From 92c8e08ed8726041ac338e3a5ffff58a7adbca36 Mon Sep 17 00:00:00 2001
From: Peter Matulis <peter.matulis@canonical.com>
Date: Thu, 13 Aug 2015 15:53:41 -0400
Subject: [PATCH] for issue #99; HA logging + reviewed HA in general

---
 src/en/juju-ha.md                   | 154 +++++++++++++++-------------
 src/en/troubleshooting-debug-log.md |   4 +
 2 files changed, 88 insertions(+), 70 deletions(-)

diff --git a/src/en/juju-ha.md b/src/en/juju-ha.md
index 092299e1e..3e05e5b3e 100644
--- a/src/en/juju-ha.md
+++ b/src/en/juju-ha.md
@@ -1,70 +1,84 @@
-# Juju High Availability
-
-As of version 1.20, Juju supports high availability for its state server.
-
-High Availability in general terms means that a Juju environment has 3 or more
-(up to 7) redundant state servers. One of these is the master with automatic
-failover occurring should something happen to the master.
-
-This section describes how Juju's high availability features works.
-
-### MongoDB
-
-Juju's High Availability (HA) mode is tightly integrated and dependent on
-MongoDB.  Juju stores all its data about the environment in a MongoDB database.
-MongoDB has an HA implementation that connects multiple MongoDB databases in a
-cluster called a [replicaset](http://docs.mongodb.org/manual/replication/).  The
-replicaset has a 1:1 relation to Juju state servers, and the master of the
-replicaset is the master of the Juju state servers.
-
-### Ensure Availability
-
-Juju's HA mode is turned on using the `juju ensure-availability` command. By
-default this sets the desired number of state machines in the environment to 3.
-There is an optional `-n` parameter which can be used to set this number higher.
-
-As stated above, there is a 1:1 relationship between the number of state
-machines and the number of MongoDB instances.
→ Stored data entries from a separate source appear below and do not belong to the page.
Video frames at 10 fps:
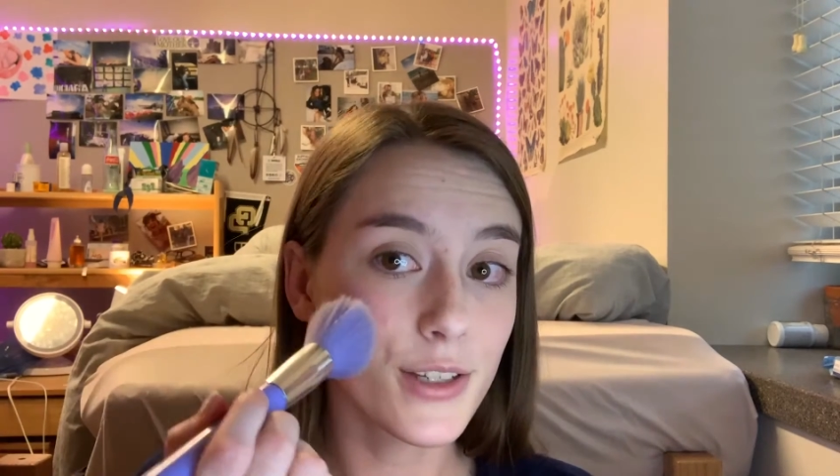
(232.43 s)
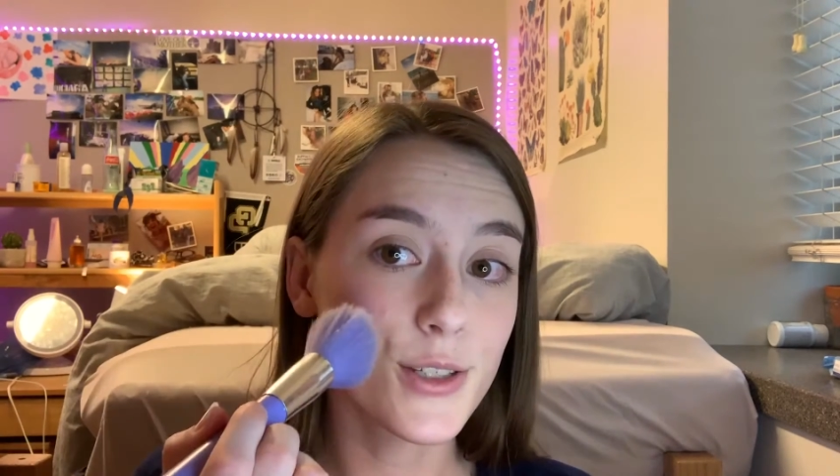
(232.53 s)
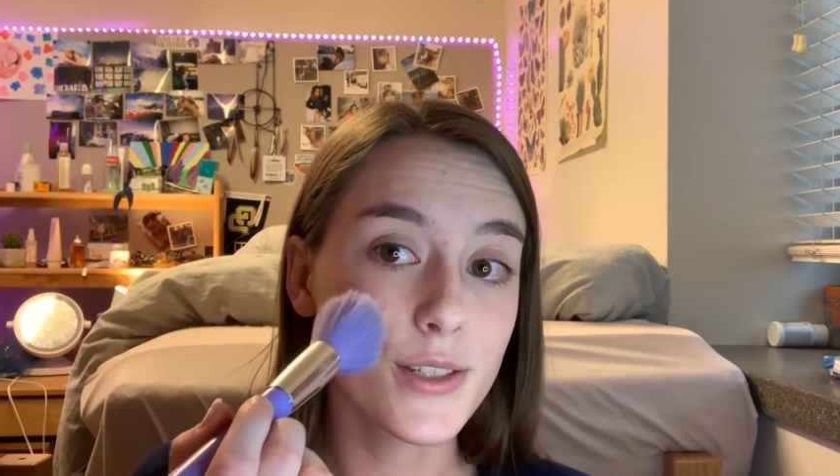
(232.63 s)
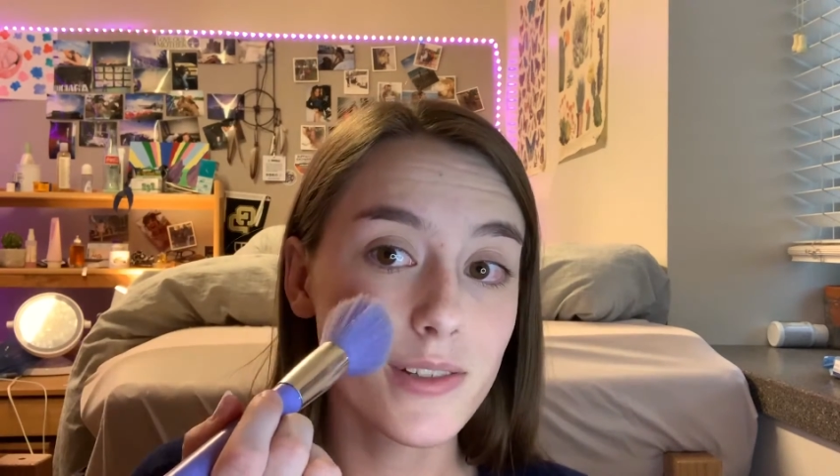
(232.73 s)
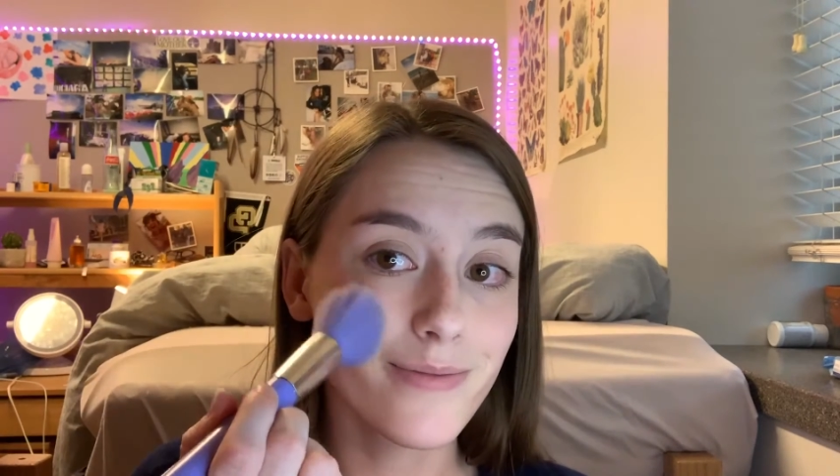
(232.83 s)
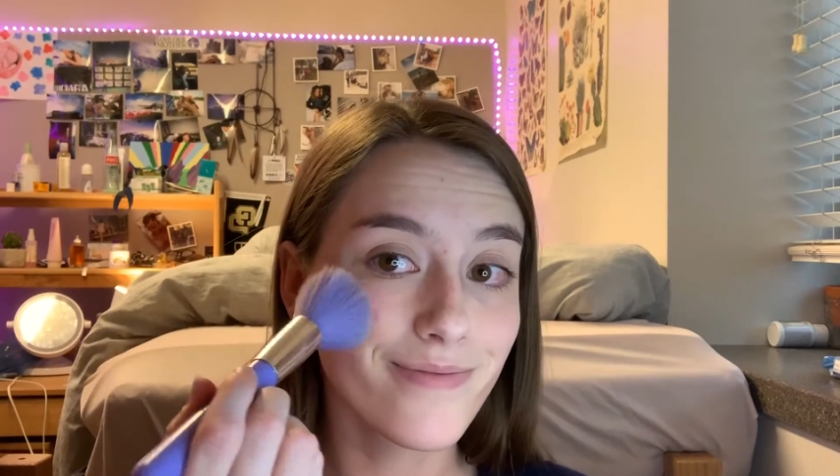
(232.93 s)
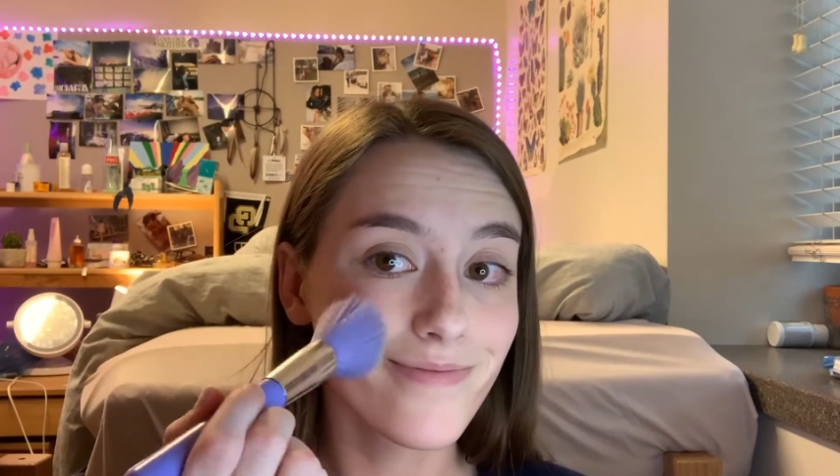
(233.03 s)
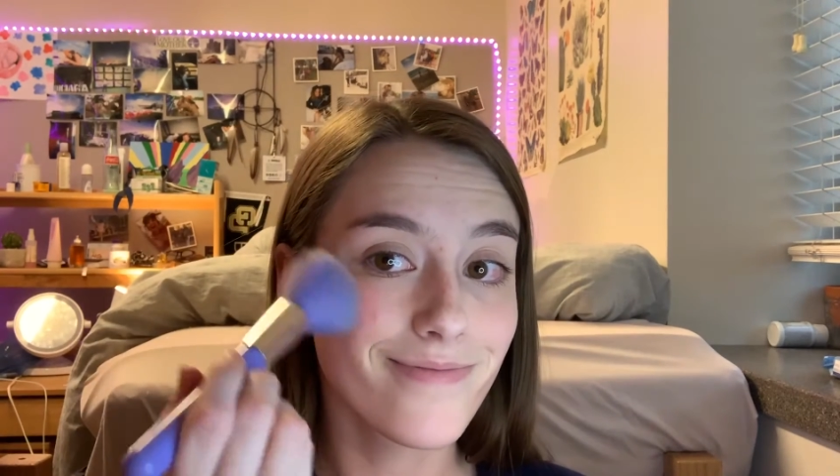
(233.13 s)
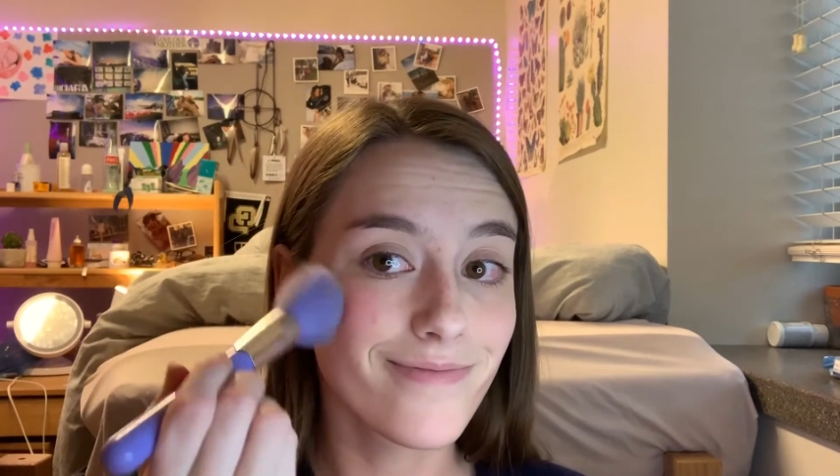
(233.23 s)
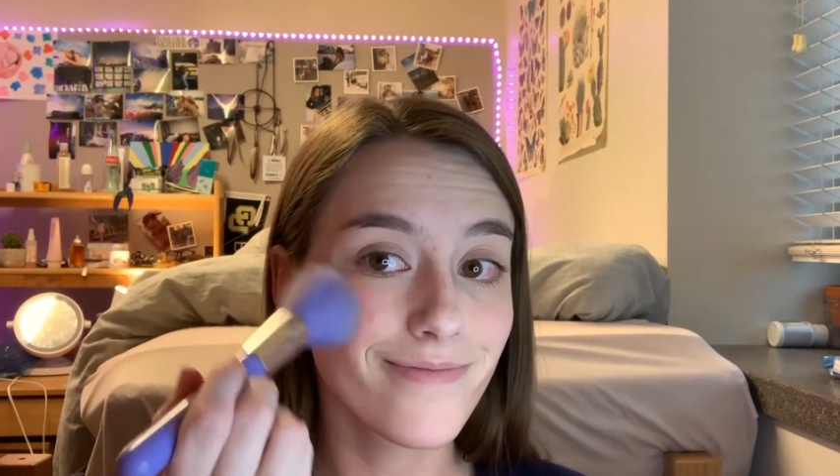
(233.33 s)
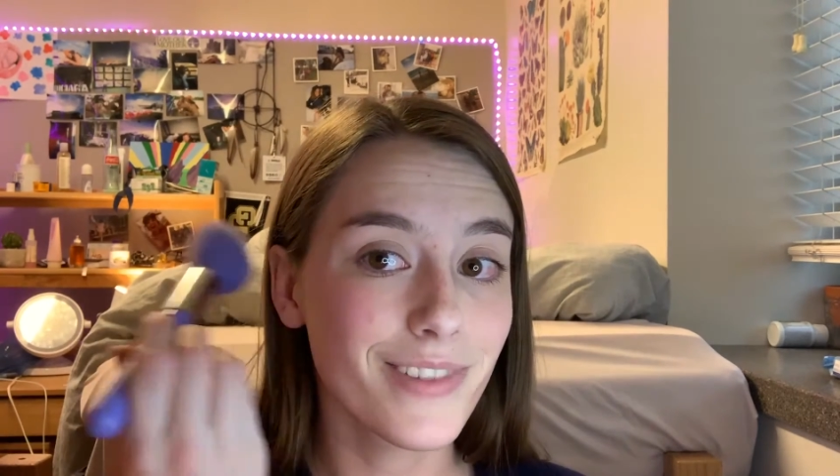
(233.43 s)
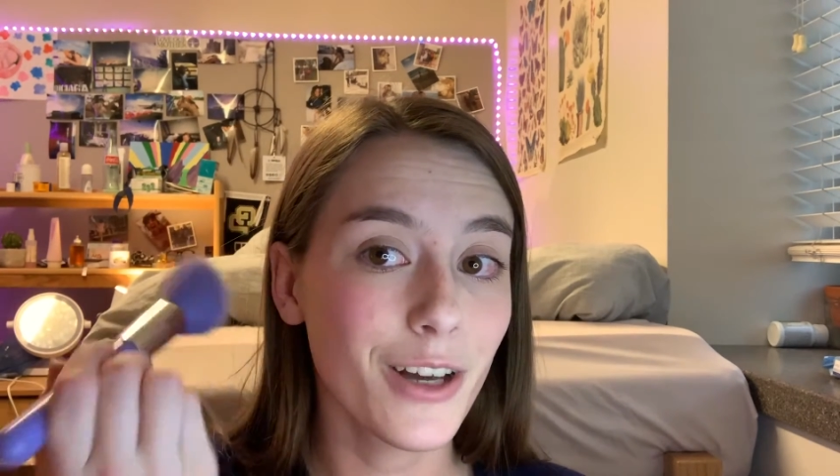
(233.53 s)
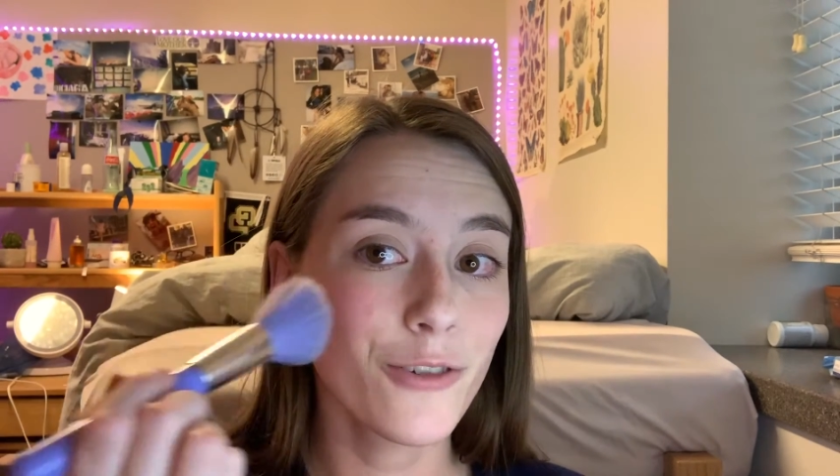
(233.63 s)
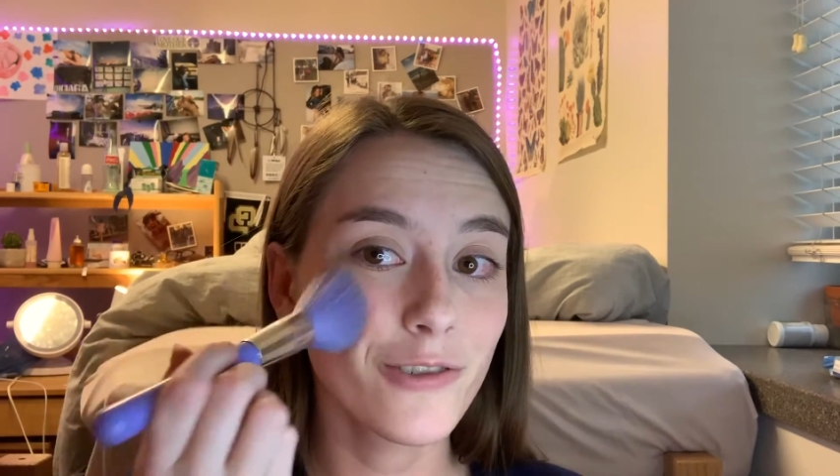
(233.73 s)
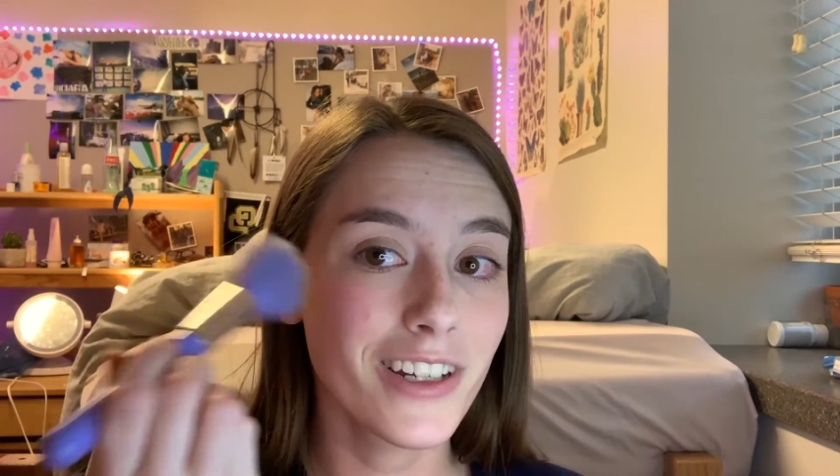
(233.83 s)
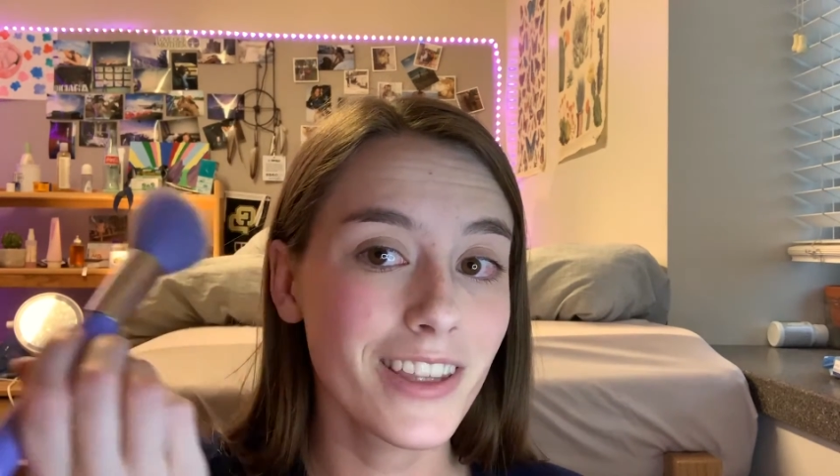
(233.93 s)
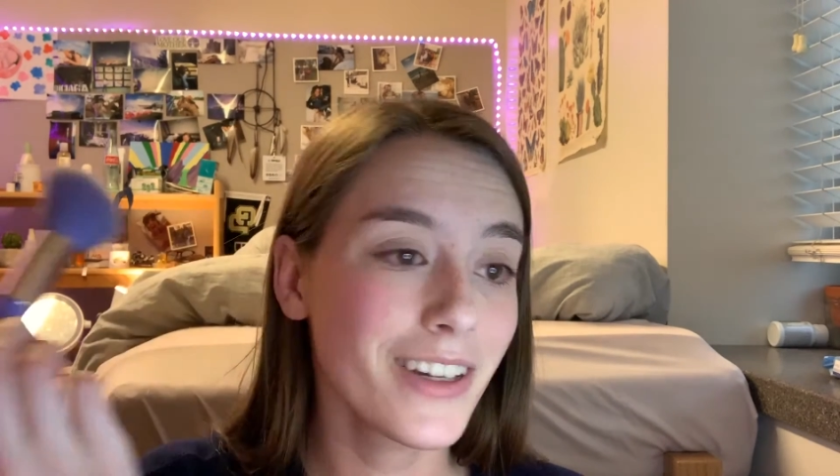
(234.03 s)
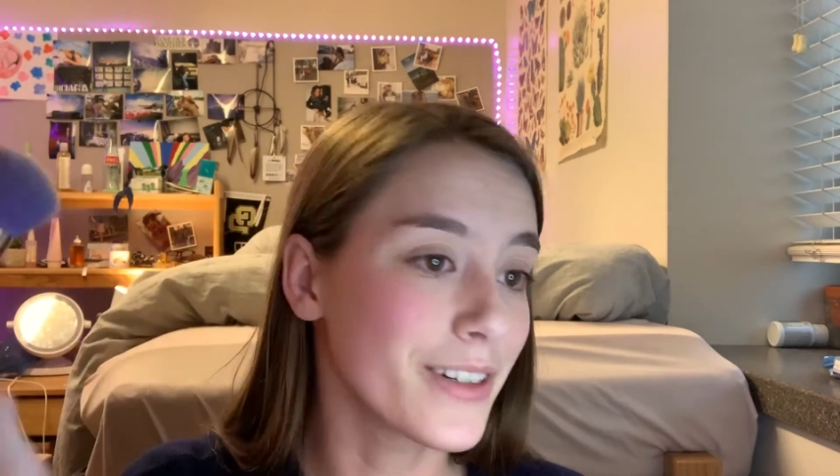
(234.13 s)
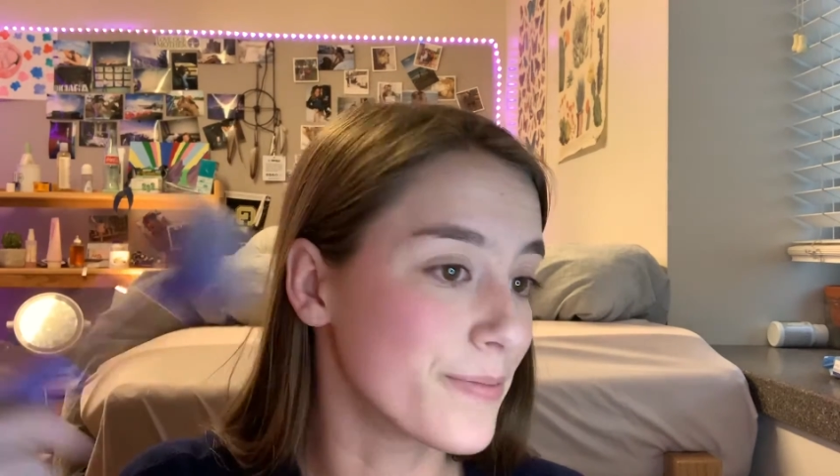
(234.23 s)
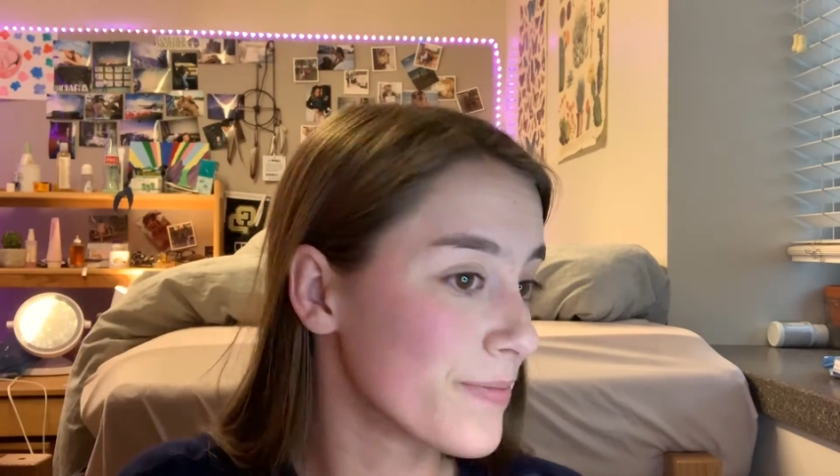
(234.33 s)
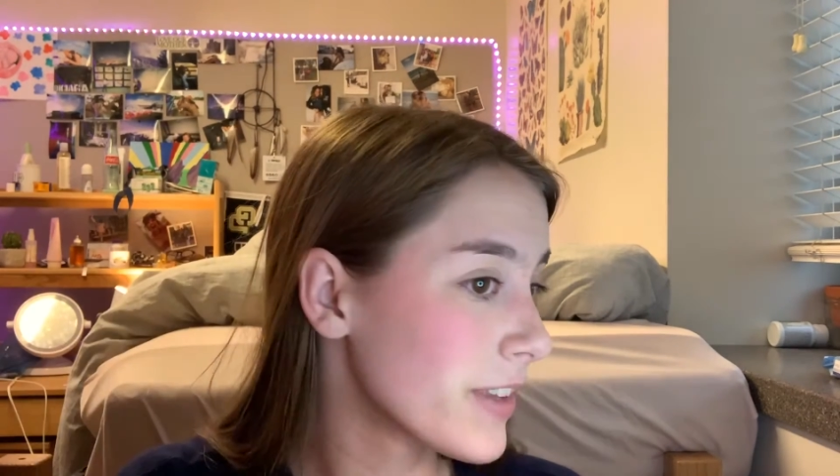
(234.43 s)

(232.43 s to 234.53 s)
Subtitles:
And just go right there.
This means that the number of
-state machines must be an odd number to prevent ties during voting for master,
-and the number of state servers cannot exceed 7, due to MongoDB limits.  In
-practice, this means the possibilities are 3, 5 or 7 state machines.
- 
-Currently the number of state machines can be increased using the -n flag on
-`juju ensure-availability`, but not decreased. The only way to decrease the
-number of machines is to create a backup of your environment and then restore
-the backup to a new environment, which starts with a single state server.
-
-Whenever you run ensure-availability, the command will report the changes that
-it made to the system's desired model, which will shortly be reflected in
-reality.
-
-### When State Servers Fail
-
-Juju does not automatically re-spawn state machines if one or more fail.
-However, if an environment is already in HA mode, you can recover from state
-machine failure by manually re-running `juju ensure-availability`. This can be
-done as long as more than half the original number of machines are still
-running.
-
-The process to recovering when state servers have failed is:
-
-* Run `juju ensure-availability`. New state servers will be created to replace
-  the dead ones.
-* After some time the new state servers will be ready and the dead state servers
-  will be removed from Juju's set of high availability state servers. This will
-  take on the order of 30 seconds to 20 minutes depending on variables like the
-  load on the machines and the amount of Juju configuration data to
-  replicate. In the output from `juju status` the new state servers will have a
-  `state-server-member-status` value of `has-vote` and the dead state servers
-  will have `no-vote`. At this point, the state servers in the environment are
-  fully-redundant again.
-* To have Juju not treat the dead state server machines as state servers any
-  more, run `juju ensure-availability` again. The `state-server-member-status`
-  attribute will disappear from these machines in the `juju status` output.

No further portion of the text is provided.